Христос у Достоевского всегда молчит. Иногда Достоевский торопится и начинает говорить от имени народа-богоносца, то есть почти что от имени Христа; и тогда выходит не Христос, а истина (то есть, в противопоставлении Христу, – ложь). Но собственно Христос всегда молчит. Входя в плоть романа, Достоевский очень глубоко понимает свое непонимание, понимает неспособность эвклидовского разума и эвклидовского языка высказать тайну целого, хотя бы и пережитую. Христос у него молчит. Он просто присутствует, и это присутствие как-то сказывается в тех, кто прислушивается к нему, и в тех, кто к нему не прислушивается, – во всех.
В последнем своем романе, в «Братьях Карамазовых», Достоевский, может быть чувствуя близкую смерть, выдал многие свои секреты, обнаружил многие свои приемы построения образа. Это сделано, между прочим, и в «Легенде о великом инквизиторе». В Легенде есть антикатолический смысл, есть (чуть-чуть поглубже) смысл, который можно назвать антитоталитарным (и который очень бросился мне в глаза при перечитывании романа в 1952 году в лагере). Но, в конечном счете, за Великим инквизитором стоит не только католичество и не только тоталитарная диктатура.
Мне кажется, за ним стоит эвклидовский разум. Разговор Христа с Великим инквизитором – какая-то аналогия столкновения Христа с истиной. И если это так, инквизитор не есть что-то внешнее. Нам кажется, что мы против инквизитора, на стороне свободы, на стороне Христа. Но эвклидовский разум, даже провозглашая свободу, в конце концов непременно убивает ее. И в том мире, в котором человек не может, не умеет выйти за рамки эвклидовского разума, он оказывается в роли Шигалева: начинает со свободы, а приходит к рабству. В какой-то мере каждый из нас попадал в положение Великого инквизитора. Быть Великим инквизитором человечно – так же, как человечно ошибаться. Великий инквизитор страдает от того, что он делает, но не может не делать, потому что убежден в истинности своего дела «математически», так же как убеждены в истинности своих теорий Шигалев, Раскольников и автор Легенды – Иван Карамазов. И поэтому Христос целует Великого инквизитора.
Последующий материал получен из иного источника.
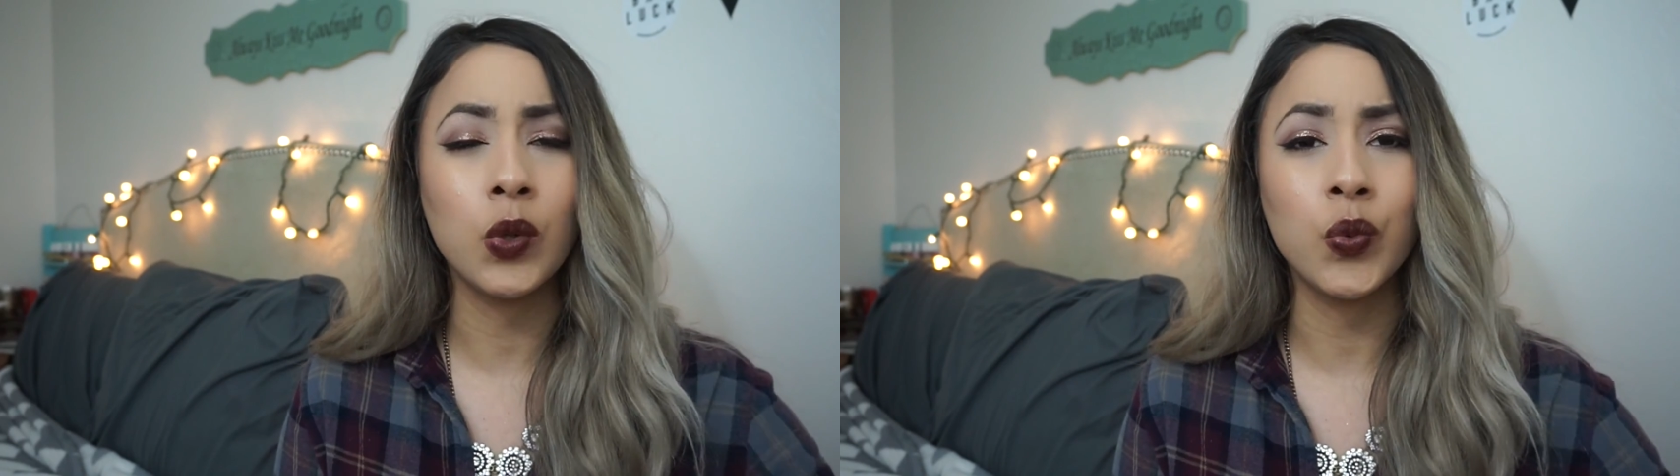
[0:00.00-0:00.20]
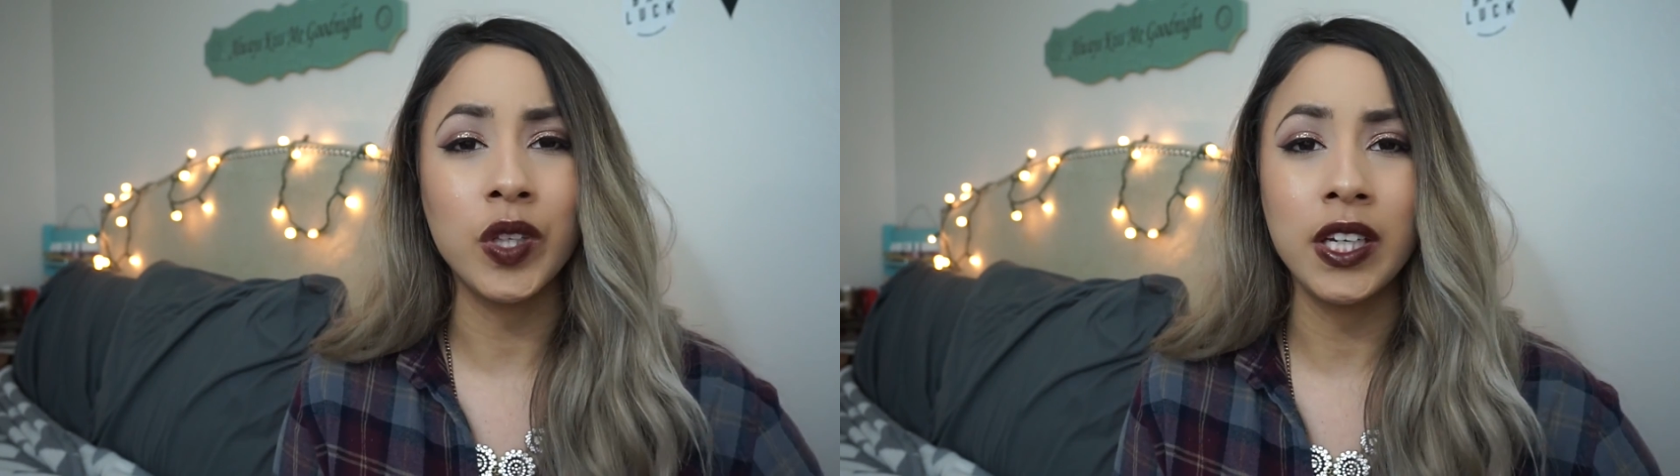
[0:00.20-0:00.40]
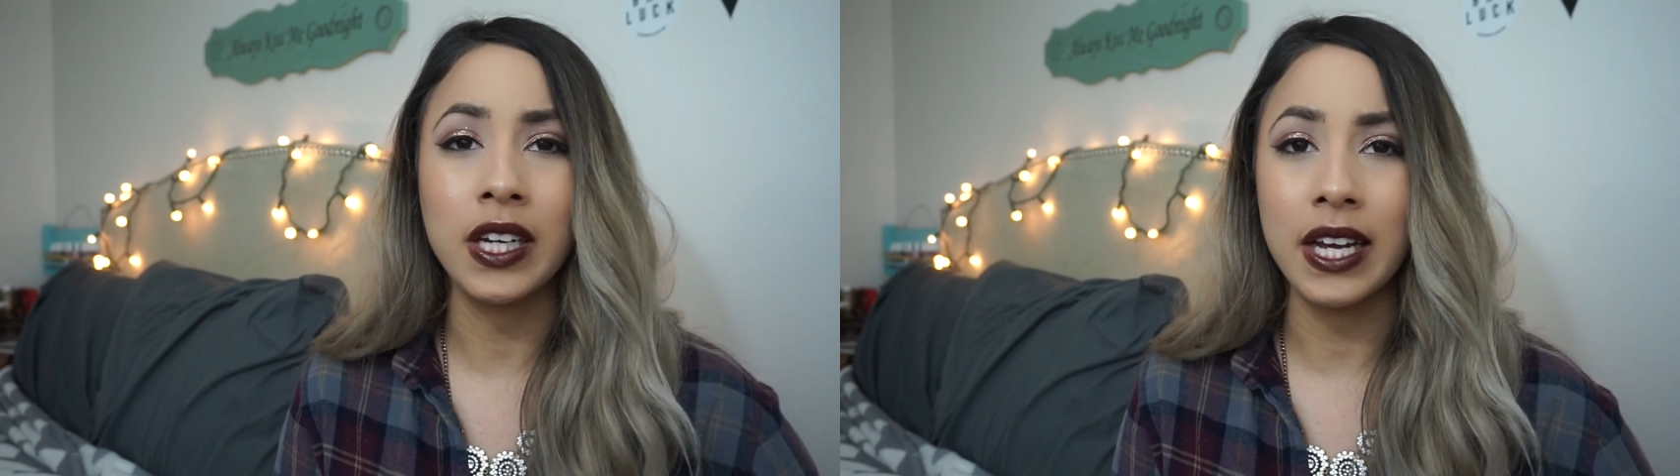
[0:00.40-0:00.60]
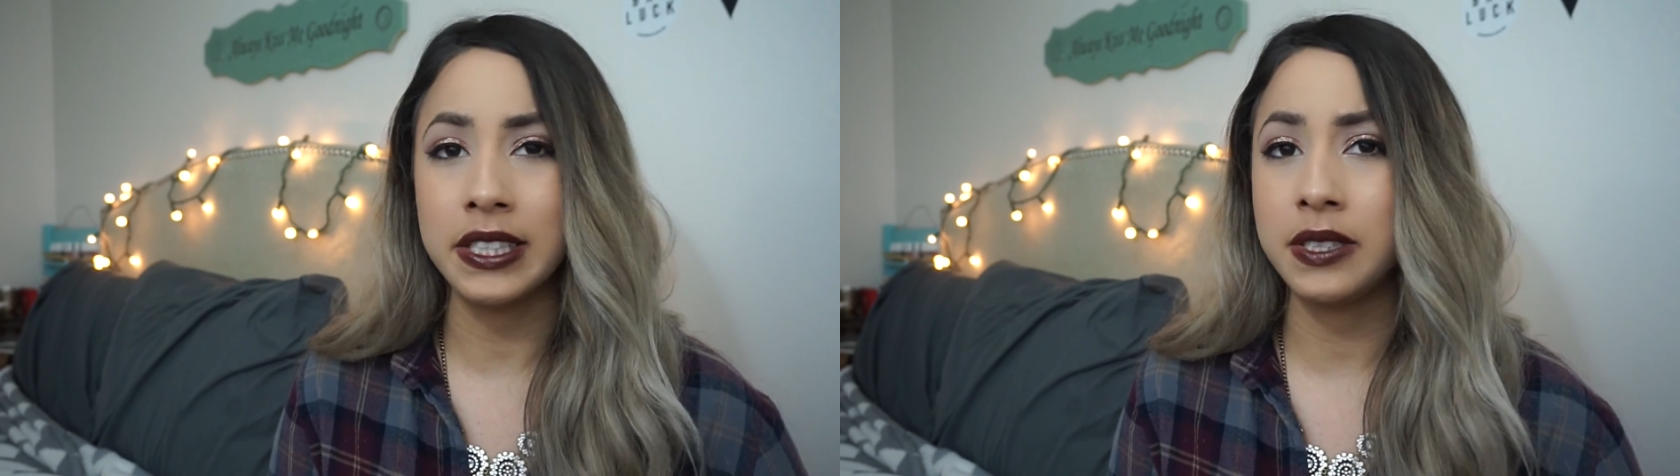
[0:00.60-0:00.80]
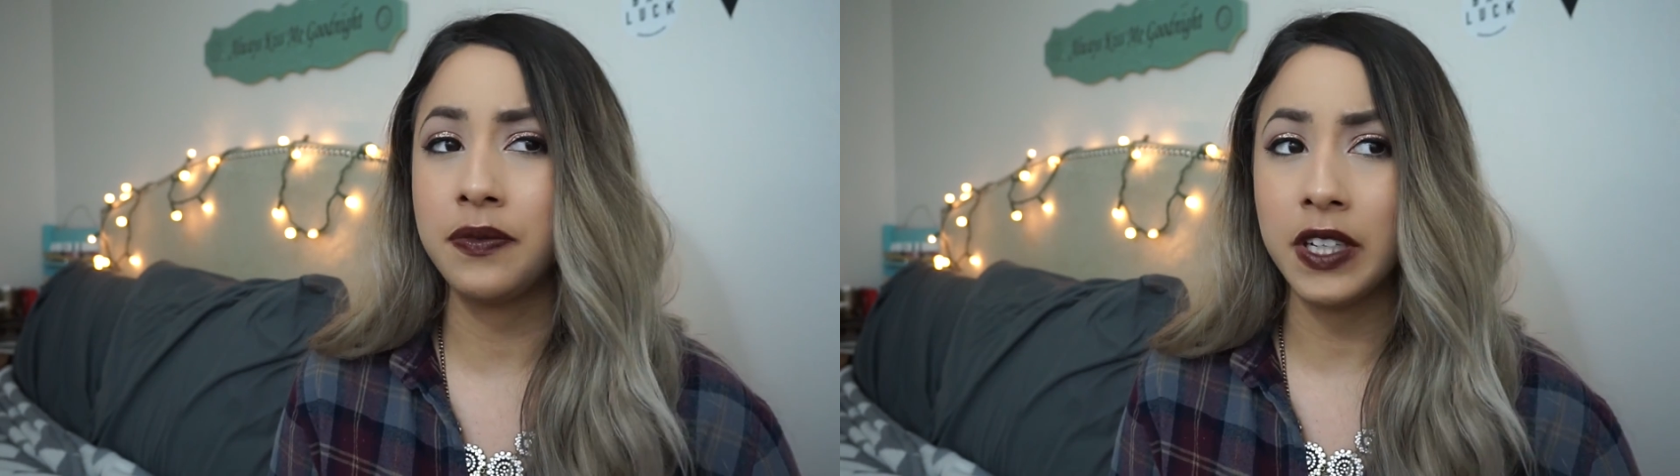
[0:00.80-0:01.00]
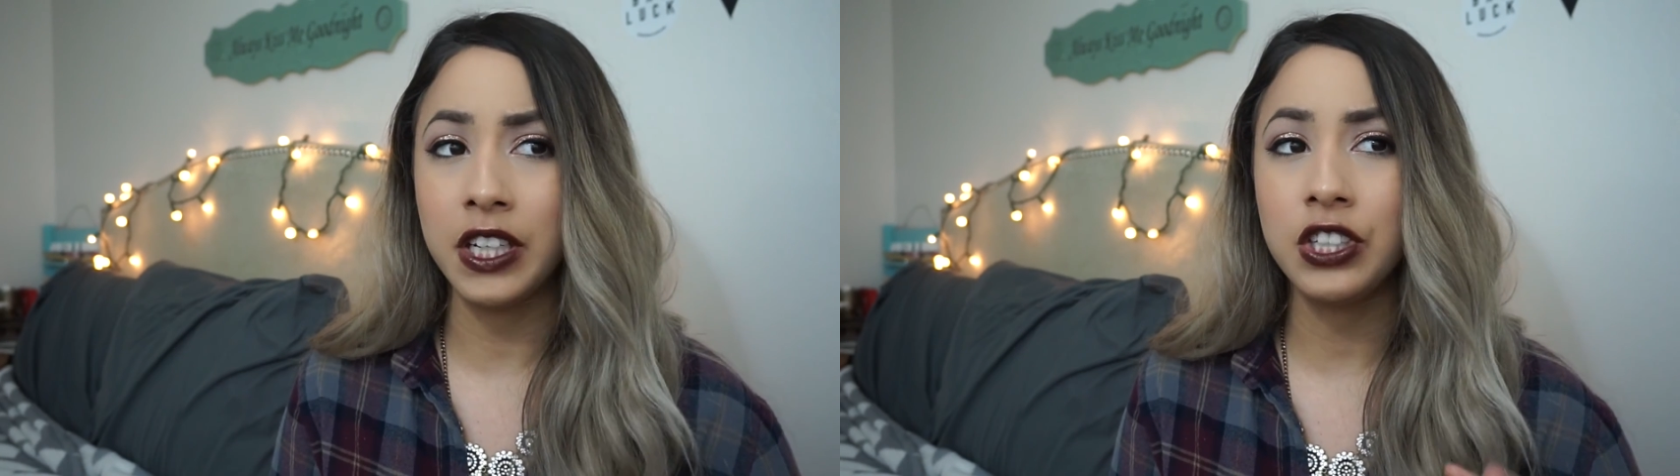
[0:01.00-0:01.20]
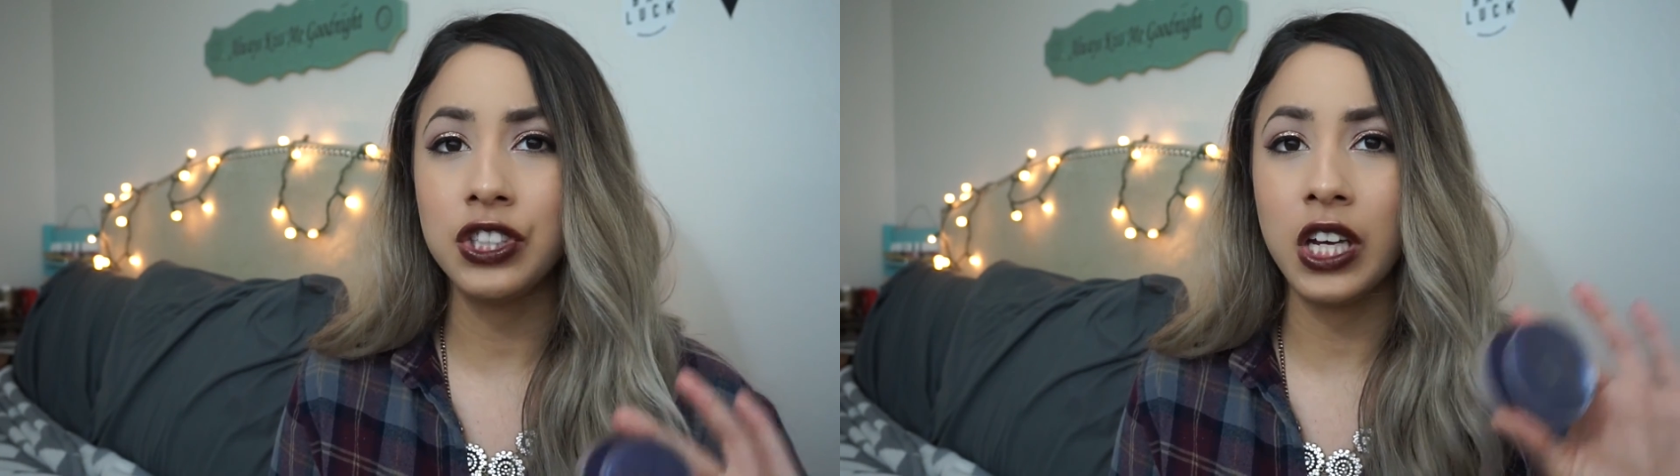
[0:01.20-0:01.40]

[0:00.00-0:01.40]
a really nice finish.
Модель Христос – Великий инквизитор, как всякая модель, проще, чем характер Ивана Карамазова и тем более – чем вся совокупность характеров в романе Достоевского. Разговор Христа с Истиной идет в каждом по-разному, очень индивидуально. Но Христос и Истина, Христос и Великий инквизитор – это два полюса, между которыми протягиваются главные силовые линии действия.